Exercise brief
Wherever the word "What" appears in a line of the records, copy that line.

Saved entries

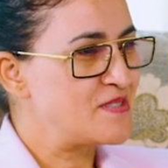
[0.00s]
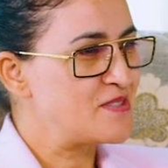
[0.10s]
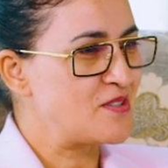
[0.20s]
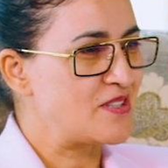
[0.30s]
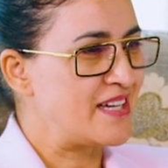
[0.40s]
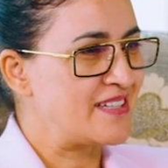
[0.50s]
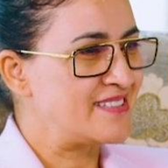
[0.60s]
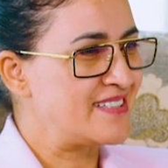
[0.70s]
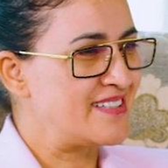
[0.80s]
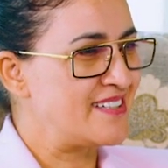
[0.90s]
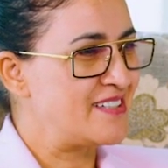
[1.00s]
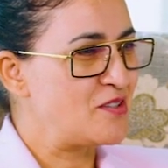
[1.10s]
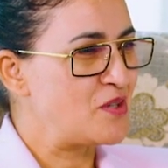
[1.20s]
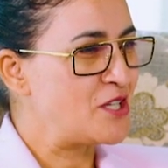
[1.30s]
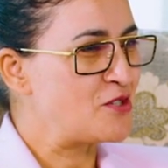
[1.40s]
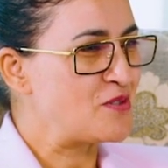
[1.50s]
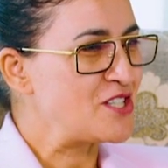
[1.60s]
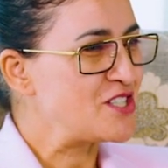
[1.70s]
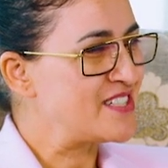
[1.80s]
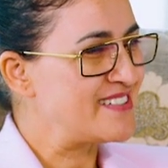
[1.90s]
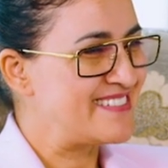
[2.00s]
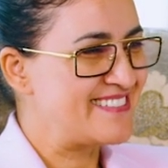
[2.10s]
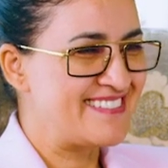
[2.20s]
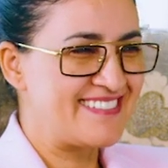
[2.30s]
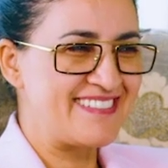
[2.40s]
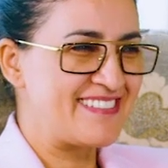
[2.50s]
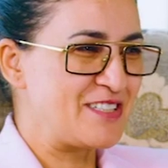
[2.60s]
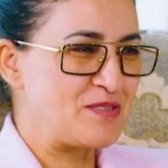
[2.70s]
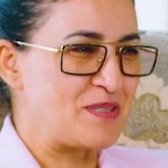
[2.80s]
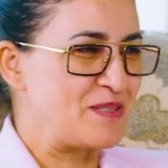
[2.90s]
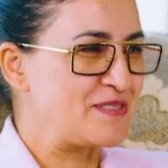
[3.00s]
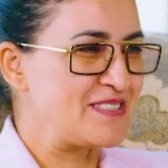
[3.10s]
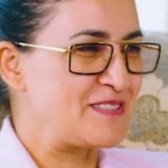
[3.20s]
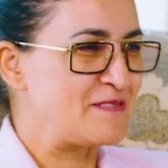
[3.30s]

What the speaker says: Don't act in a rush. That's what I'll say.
---
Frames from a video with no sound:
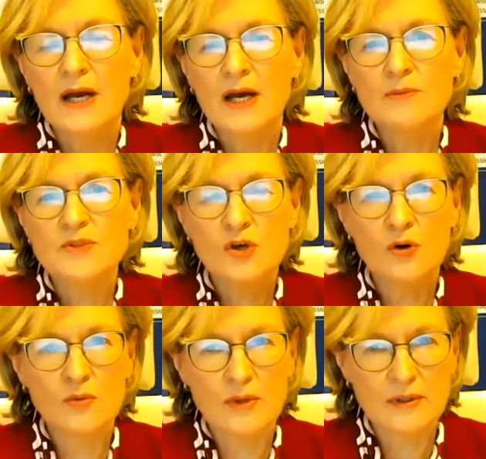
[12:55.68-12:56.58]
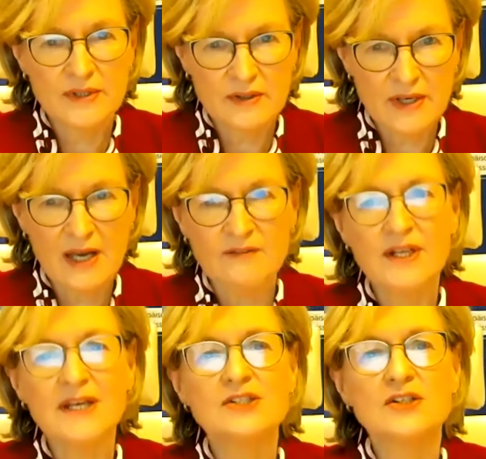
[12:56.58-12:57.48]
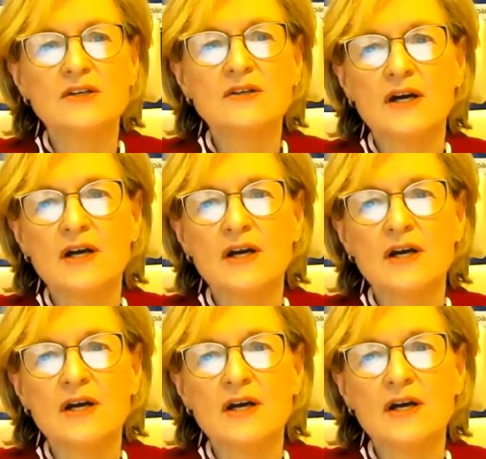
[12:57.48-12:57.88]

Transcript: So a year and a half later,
==
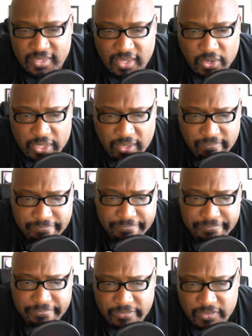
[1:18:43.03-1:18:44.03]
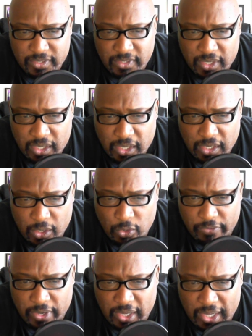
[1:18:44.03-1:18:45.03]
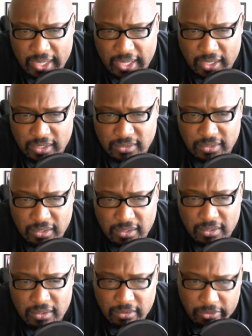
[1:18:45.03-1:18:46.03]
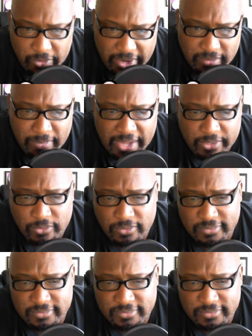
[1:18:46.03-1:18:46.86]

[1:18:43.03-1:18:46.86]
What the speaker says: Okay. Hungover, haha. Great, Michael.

Result of this task
What the speaker says: Don't act in a rush. That's what I'll say.
What the speaker says: Okay. Hungover, haha. Great, Michael.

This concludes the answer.